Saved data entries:
------------------------
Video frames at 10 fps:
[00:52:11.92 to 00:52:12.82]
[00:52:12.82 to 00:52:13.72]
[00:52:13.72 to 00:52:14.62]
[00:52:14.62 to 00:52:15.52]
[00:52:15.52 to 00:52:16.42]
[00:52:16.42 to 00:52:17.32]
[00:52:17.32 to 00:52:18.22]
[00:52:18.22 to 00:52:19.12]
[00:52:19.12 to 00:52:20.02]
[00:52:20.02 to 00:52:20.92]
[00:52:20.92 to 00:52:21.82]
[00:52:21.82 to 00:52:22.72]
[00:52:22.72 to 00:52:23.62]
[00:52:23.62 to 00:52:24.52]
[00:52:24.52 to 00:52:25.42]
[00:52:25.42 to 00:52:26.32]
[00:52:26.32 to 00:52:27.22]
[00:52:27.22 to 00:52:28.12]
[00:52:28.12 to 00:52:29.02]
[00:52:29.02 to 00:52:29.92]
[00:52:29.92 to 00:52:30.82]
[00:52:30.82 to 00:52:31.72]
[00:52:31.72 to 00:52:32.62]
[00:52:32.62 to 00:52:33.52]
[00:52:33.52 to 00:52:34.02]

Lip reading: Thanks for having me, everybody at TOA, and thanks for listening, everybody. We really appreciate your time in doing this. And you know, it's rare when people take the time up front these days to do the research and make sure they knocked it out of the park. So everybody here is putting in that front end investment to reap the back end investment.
------------------------
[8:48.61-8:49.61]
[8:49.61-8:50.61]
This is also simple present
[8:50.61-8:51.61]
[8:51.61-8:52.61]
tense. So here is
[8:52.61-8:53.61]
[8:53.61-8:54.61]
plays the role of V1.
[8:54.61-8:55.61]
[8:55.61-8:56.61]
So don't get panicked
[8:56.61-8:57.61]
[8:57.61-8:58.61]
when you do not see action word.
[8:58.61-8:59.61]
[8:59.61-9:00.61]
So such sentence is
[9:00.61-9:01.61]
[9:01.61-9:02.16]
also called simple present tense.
------------------------
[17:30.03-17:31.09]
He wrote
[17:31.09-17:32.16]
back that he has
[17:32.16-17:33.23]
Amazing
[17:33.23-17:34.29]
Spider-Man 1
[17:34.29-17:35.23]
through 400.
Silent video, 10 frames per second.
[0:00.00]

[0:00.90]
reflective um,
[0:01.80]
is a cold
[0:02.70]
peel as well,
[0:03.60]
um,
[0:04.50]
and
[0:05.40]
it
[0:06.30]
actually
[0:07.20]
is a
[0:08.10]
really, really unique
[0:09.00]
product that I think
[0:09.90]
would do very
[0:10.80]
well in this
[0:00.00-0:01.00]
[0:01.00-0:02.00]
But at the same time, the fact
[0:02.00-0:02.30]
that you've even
------------------------
» What the task asks
For the string "frames", give the number of lines in the data that contain it, and only that number.

» Response box
2